> PROBLEM DETAILS
Print every record exactly as it appears. Leave the pictures out.

——————

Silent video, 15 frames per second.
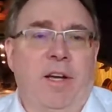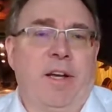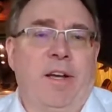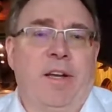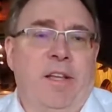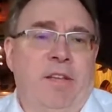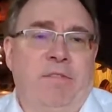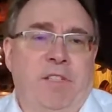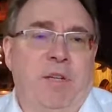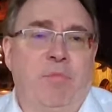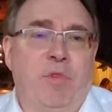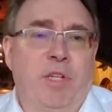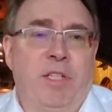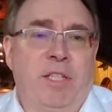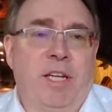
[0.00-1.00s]
if
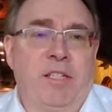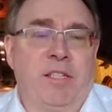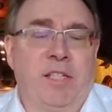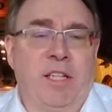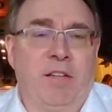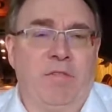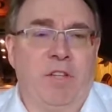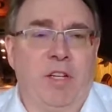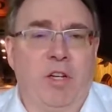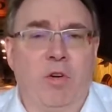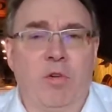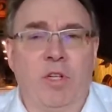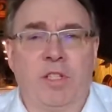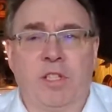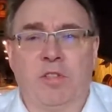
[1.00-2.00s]
someone doesn't give the
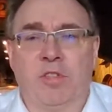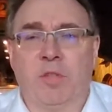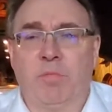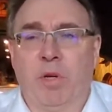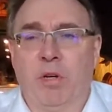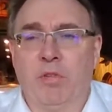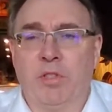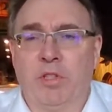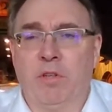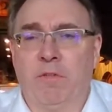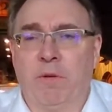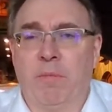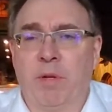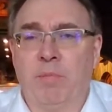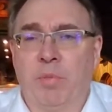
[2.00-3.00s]
notice they're supposed to
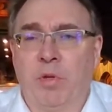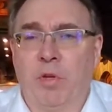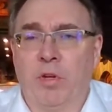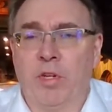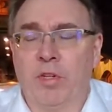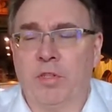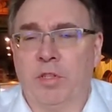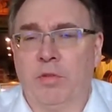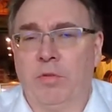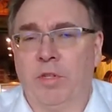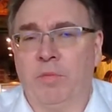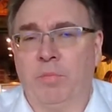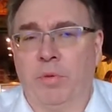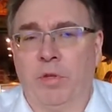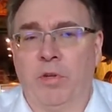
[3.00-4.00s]
from an employer to
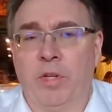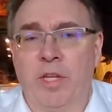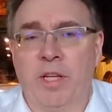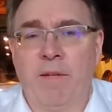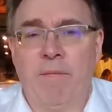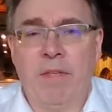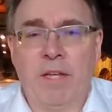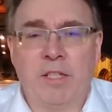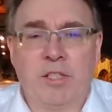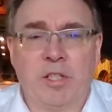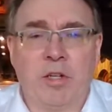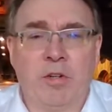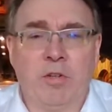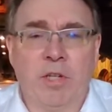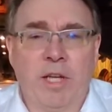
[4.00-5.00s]
an employee.
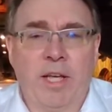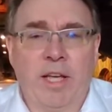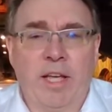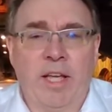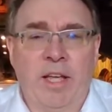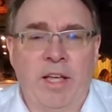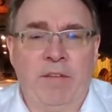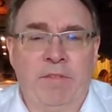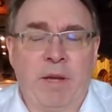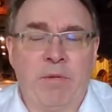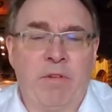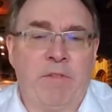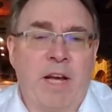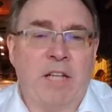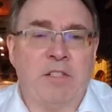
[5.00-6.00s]
So if
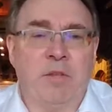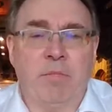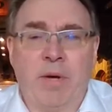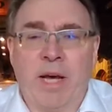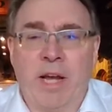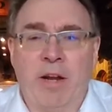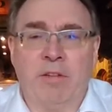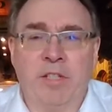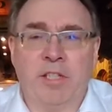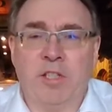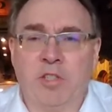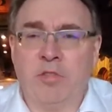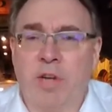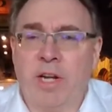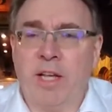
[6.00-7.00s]
I'm an advising buyer, I say
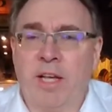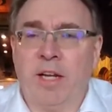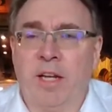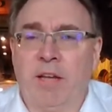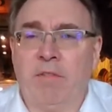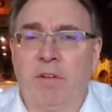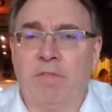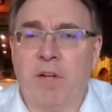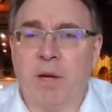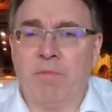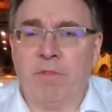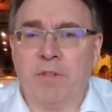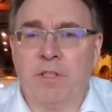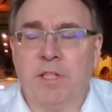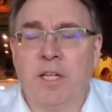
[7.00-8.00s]
just try to get a level of
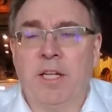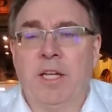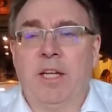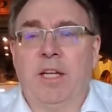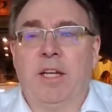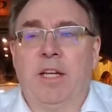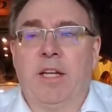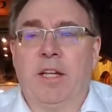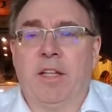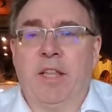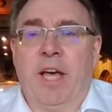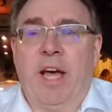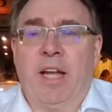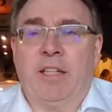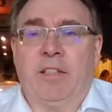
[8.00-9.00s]
comfort
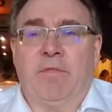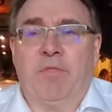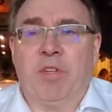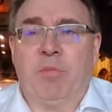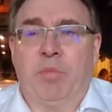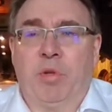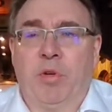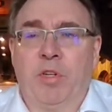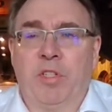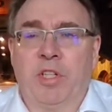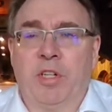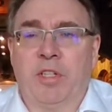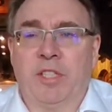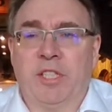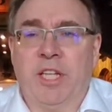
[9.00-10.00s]
that the
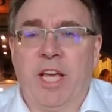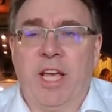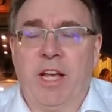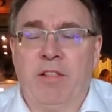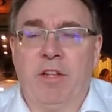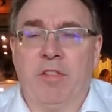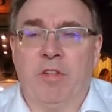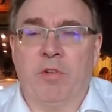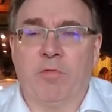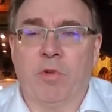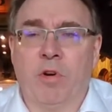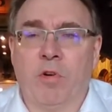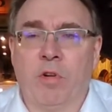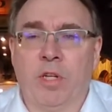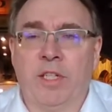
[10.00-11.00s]
employees are going to stay and that their
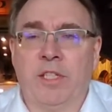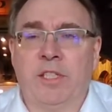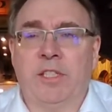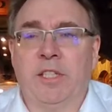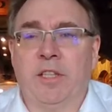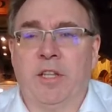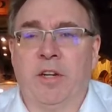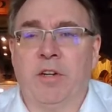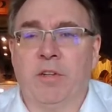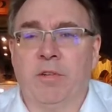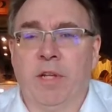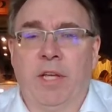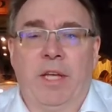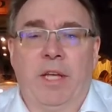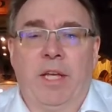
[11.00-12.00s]
role is that
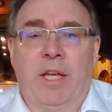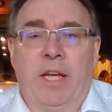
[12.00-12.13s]
they're,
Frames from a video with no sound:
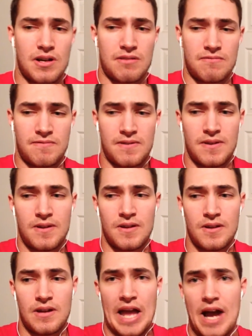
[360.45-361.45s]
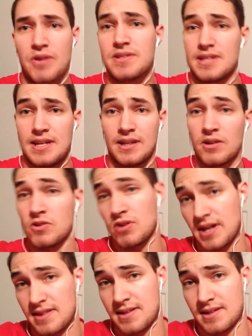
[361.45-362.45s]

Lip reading: of how to integrate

——————

> SOLVED EXERCISE
Silent video, 15 frames per second.
[0.00-1.00s]
if
[1.00-2.00s]
someone doesn't give the
[2.00-3.00s]
notice they're supposed to
[3.00-4.00s]
from an employer to
[4.00-5.00s]
an employee.
[5.00-6.00s]
So if
[6.00-7.00s]
I'm an advising buyer, I say
[7.00-8.00s]
just try to get a level of
[8.00-9.00s]
comfort
[9.00-10.00s]
that the
[10.00-11.00s]
employees are going to stay and that their
[11.00-12.00s]
role is that
[12.00-12.13s]
they're,
Frames from a video with no sound:
[360.45-361.45s]
[361.45-362.45s]

Lip reading: of how to integrate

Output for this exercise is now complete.